US tightens controls on China imports of nuclear components

China sends billions of dollars worth of goods to the US by sea every year

China sends billions of dollars worth of goods to the US by sea every year More

Analysts said last month's strong export growth - which might indicate USA tariffs are not biting much yet - is unlikely to be sustained.

The US Energy Department said it would make it more hard to ship nuclear technology to China, one of the few growing markets for new plants as the Asian economy tries to meet rising electricity demand through low-carbon sources.

Chinese exports to the United States have at least temporarily defied forecasts they would weaken after being hit by punitive tariffs of up to 25 percent in a fight over American complaints about Beijing's technology policy.

China has responded by imposing counter tariffs, which the Trump administration alleges show political interference by targeting products from key states in next month's congressional elections.

In fact, the September surplus with the USA was larger than China's overall trade surplus of $31.69 billion for the month.

Analysts say a sharp depreciation of the yuan has also helped China weather the tariffs by making its exports cheaper.

"The big picture is the Chinese exports have so far held up well in the face of escalating trade tensions and cooling global growth, most likely thanks to the competitiveness boost provided by a weaker renminbi", said Julian Evans-Pritchard, senior China economist at Capital Economics.

It was about $196.01 billion in the same period a year ago.

Along with electrical machinery, exports for textiles, furniture and chips all rose faster than in the previous month, the customs data showed.

The two countries already exchanged tariffs on $50 billion worth of each other's goods earlier this year.

Trump said the Chinese want to negotiate but he does not believe they are ready and he told them so.

China's September exports rose a solid 14.5 percent from a year earlier, well above expectations despite wider application of US tariffs and signs of shrinking export orders for Chinese companies.
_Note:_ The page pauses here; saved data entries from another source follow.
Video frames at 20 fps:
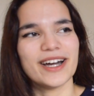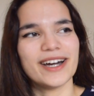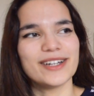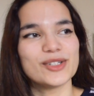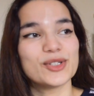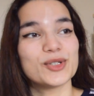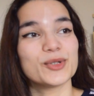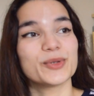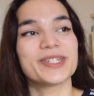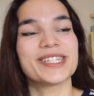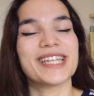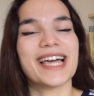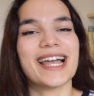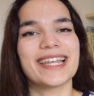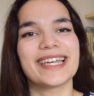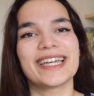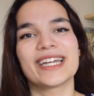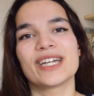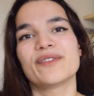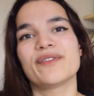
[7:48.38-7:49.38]

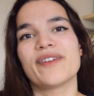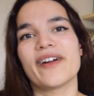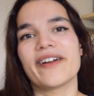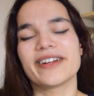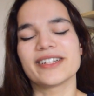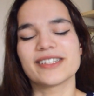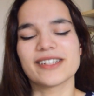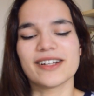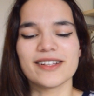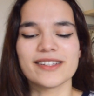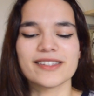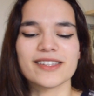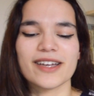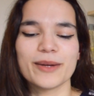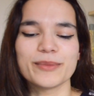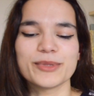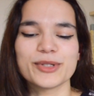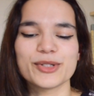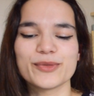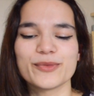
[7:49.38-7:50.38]
storytelling and fairy tales.
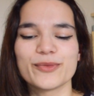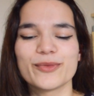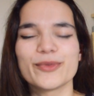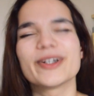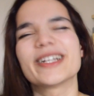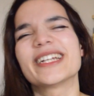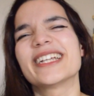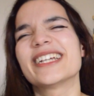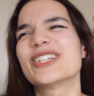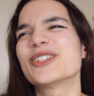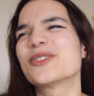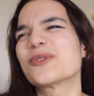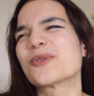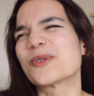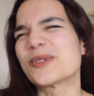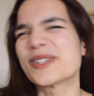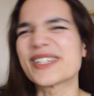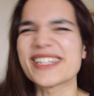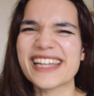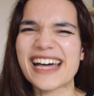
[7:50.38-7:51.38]
I'm just really
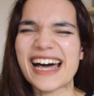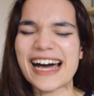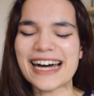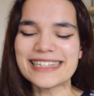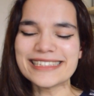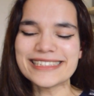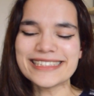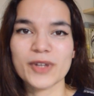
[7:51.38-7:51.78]
drawn to that.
The trade war entered a new level in September, with the U.S. imposing 10 per cent tariffs on US$200 billion worth of goods imported from China, effective as of September 24, which could escalate to 25 per cent in January 2019, while China fought back with tiered tariffs from 5 to 10 per cent on US$60 billion of U.S. goods.
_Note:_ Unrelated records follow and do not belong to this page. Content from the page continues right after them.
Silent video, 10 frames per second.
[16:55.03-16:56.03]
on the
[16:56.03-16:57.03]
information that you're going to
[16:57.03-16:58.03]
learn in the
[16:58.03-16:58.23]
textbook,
Iron ore imports rose to their highest level in four months as steel mills ramped up output ahead of winter production restrictions.

While the data showed China's trade remained strong for the month, analysts forecast the trade war will begin to hurt in the coming months.

To shore up growth, Beijing has pledged to increase export tax rebates from November 1 for the second time this year and promised to cut corporate burden on a larger scale to help struggling Chinese firms.

The International Monetary Fund this week cited the trade war as it lowered its 2019 growth forecast for China, which is set to see its slowest expansion since 1990.

China will cut import tariffs on a wide range of goods beginning on November 1, as part of Beijing's pledge to take steps to increase imports this year amid rising tension.